_Activity_. Where a line in the records below contains the string "frames", tally it; give only the final number.

_Dataset records_.
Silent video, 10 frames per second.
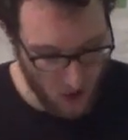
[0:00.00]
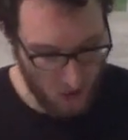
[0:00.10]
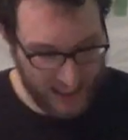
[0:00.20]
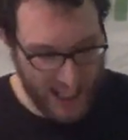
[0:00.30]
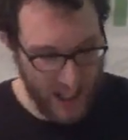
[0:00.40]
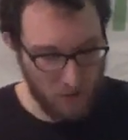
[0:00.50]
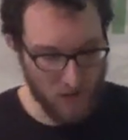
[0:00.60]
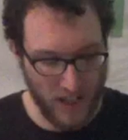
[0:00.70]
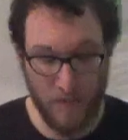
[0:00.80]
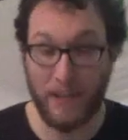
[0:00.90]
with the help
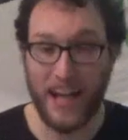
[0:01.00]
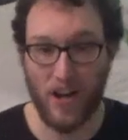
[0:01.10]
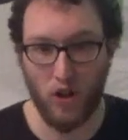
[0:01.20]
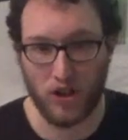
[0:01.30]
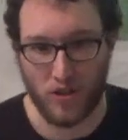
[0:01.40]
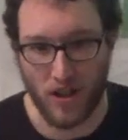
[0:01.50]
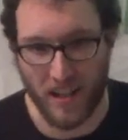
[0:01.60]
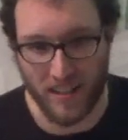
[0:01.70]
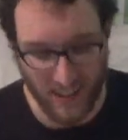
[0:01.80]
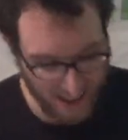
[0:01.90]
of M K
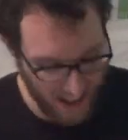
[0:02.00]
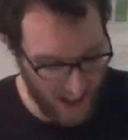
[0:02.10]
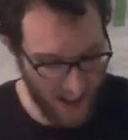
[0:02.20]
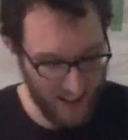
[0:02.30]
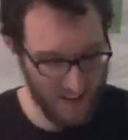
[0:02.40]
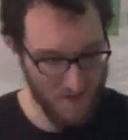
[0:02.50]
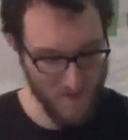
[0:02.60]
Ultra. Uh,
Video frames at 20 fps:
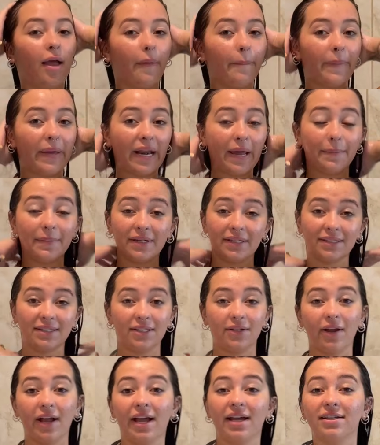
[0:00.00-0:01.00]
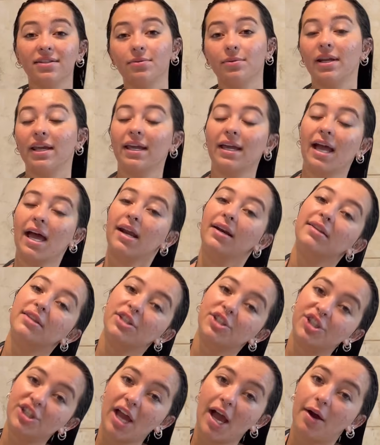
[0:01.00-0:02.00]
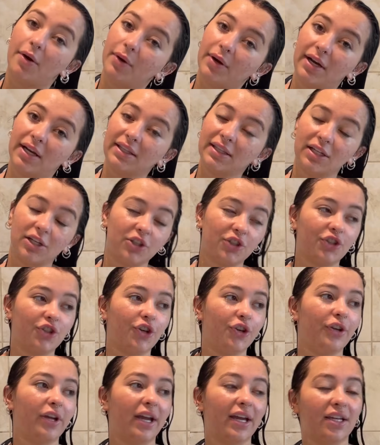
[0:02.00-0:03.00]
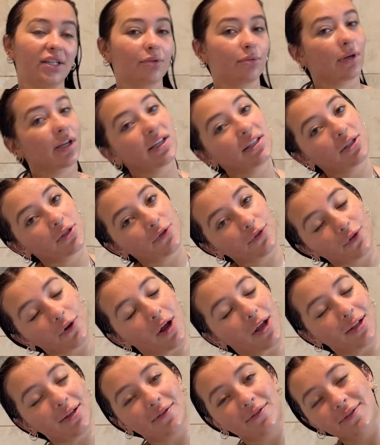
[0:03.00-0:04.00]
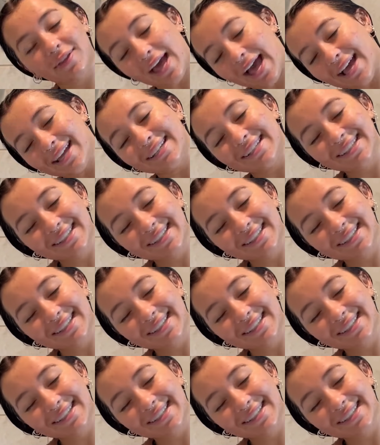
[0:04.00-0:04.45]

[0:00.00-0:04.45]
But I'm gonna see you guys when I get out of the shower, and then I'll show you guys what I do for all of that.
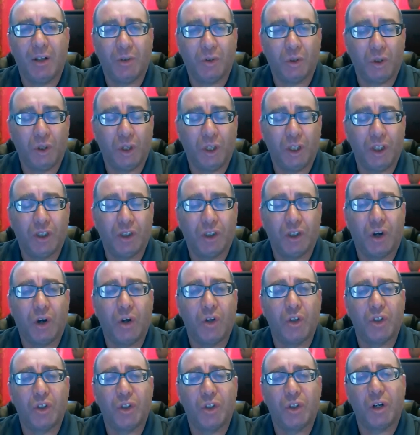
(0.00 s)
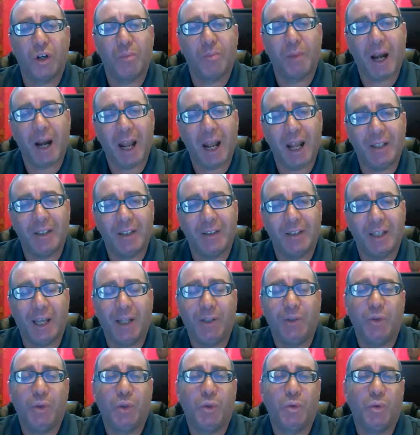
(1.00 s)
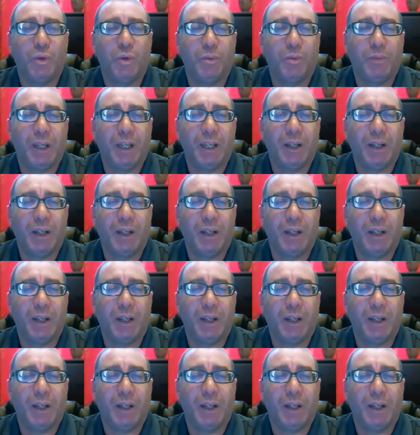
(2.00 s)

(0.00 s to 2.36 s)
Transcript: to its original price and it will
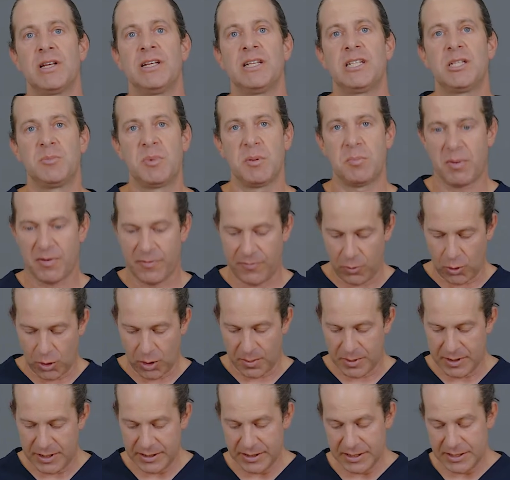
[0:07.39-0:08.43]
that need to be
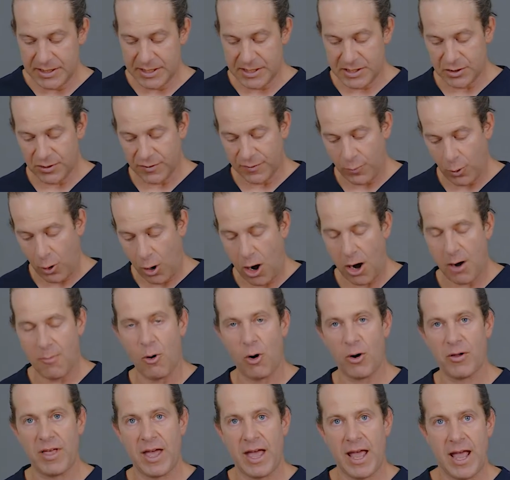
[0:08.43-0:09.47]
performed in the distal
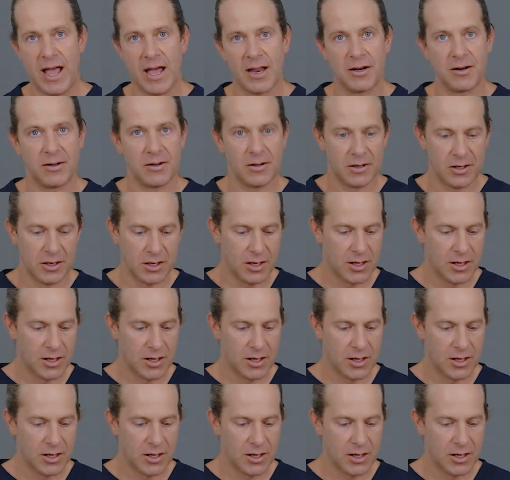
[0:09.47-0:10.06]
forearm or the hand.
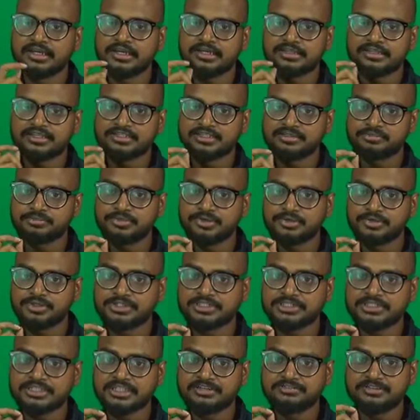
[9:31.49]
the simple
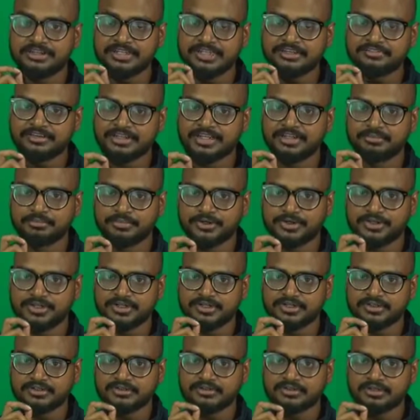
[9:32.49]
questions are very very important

_Output for this task_. 2